#### What to work on
Within the entries below, please retype exactly the lines starting with the line that has "(2.70 s to 3.60 s)" and going on through the line that has "Lip reading: And", but not the pictures.

#### Data records
★ ★ ★
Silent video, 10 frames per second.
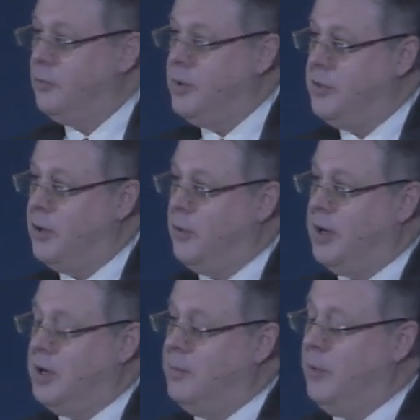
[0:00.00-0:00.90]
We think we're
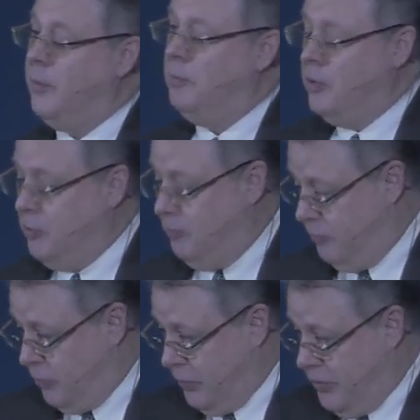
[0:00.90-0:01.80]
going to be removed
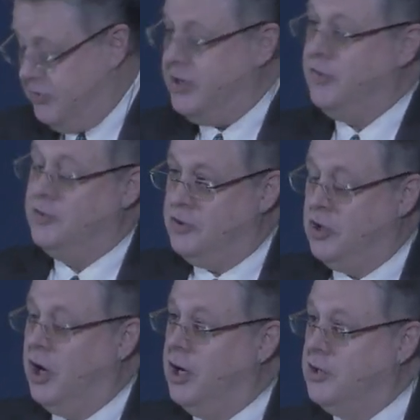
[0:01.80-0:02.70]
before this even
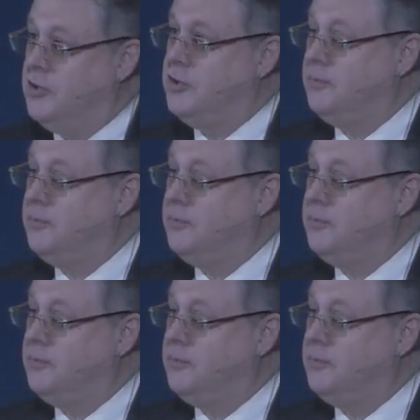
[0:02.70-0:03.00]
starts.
★ ★ ★
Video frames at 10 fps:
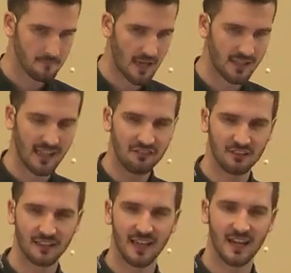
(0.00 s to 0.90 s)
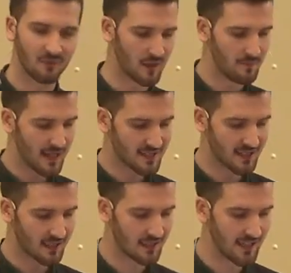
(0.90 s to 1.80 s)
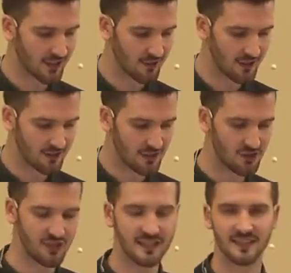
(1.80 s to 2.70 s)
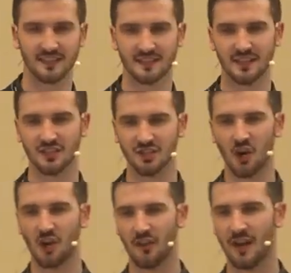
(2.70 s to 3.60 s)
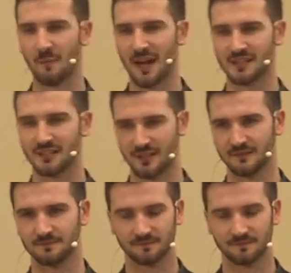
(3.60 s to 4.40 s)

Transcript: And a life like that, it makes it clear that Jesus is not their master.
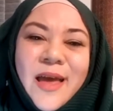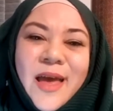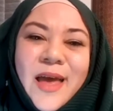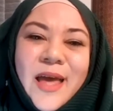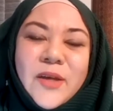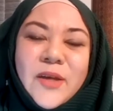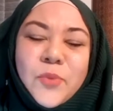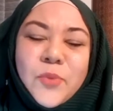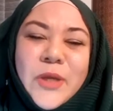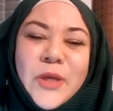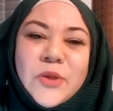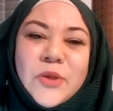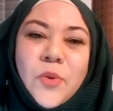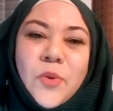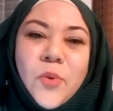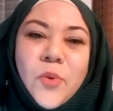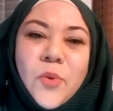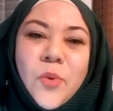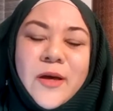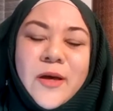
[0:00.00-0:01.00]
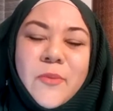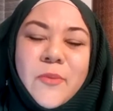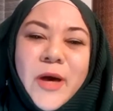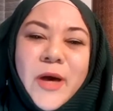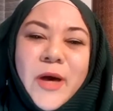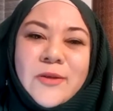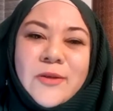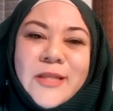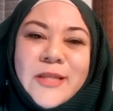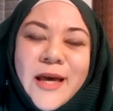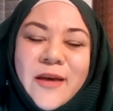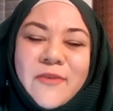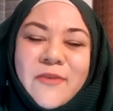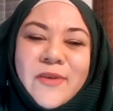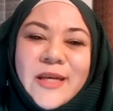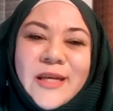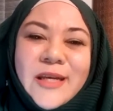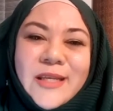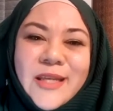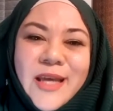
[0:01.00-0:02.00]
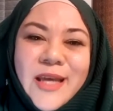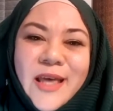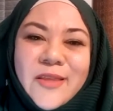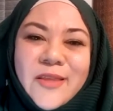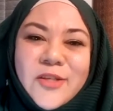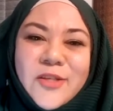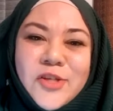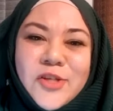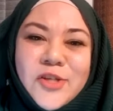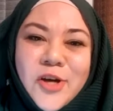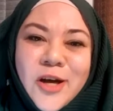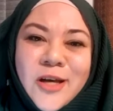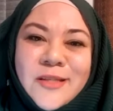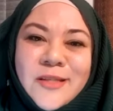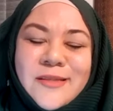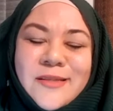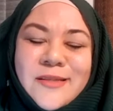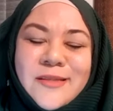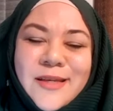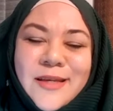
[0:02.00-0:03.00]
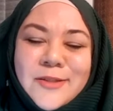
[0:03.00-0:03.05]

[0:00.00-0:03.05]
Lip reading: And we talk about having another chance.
★ ★ ★
#### Written response
(2.70 s to 3.60 s)
(3.60 s to 4.40 s)

Transcript: And a life like that, it makes it clear that Jesus is not their master.
[0:00.00-0:01.00]
[0:01.00-0:02.00]
[0:02.00-0:03.00]
[0:03.00-0:03.05]

[0:00.00-0:03.05]
Lip reading: And we talk about having another chance.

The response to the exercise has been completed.